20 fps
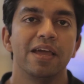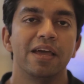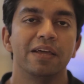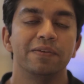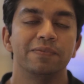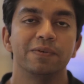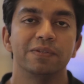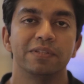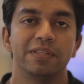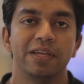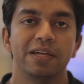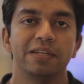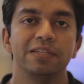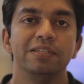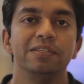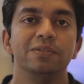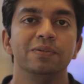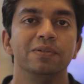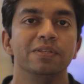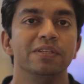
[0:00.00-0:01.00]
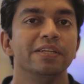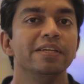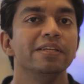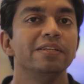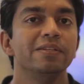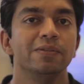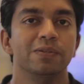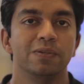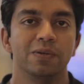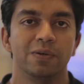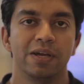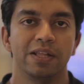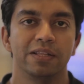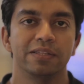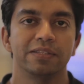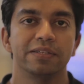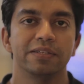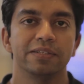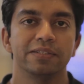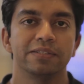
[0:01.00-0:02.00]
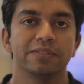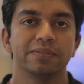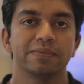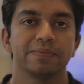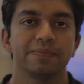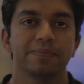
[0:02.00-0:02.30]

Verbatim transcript: And for that, you need to know healthcare.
++++++++++++++++++++
Repeat each entry above exactly, passing over any images.

# Expected answer
20 fps
[0:00.00-0:01.00]
[0:01.00-0:02.00]
[0:02.00-0:02.30]

Verbatim transcript: And for that, you need to know healthcare.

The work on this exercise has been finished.